(Dataset records)
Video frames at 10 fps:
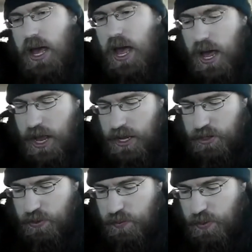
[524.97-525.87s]

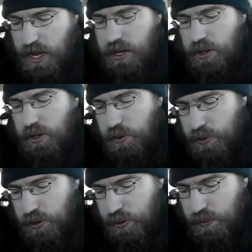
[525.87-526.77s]
and we got a little
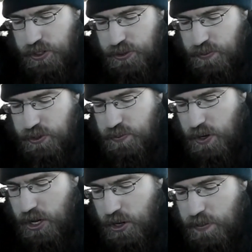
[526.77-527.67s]
booklet with this one as
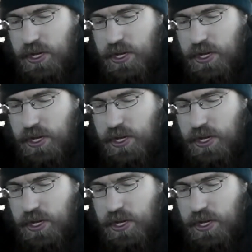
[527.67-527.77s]
well,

== What the exercise asks ==
Transcribe every entry exactly, leaving out the pictures.

== Task output ==
Video frames at 10 fps:
[524.97-525.87s]

[525.87-526.77s]
and we got a little
[526.77-527.67s]
booklet with this one as
[527.67-527.77s]
well,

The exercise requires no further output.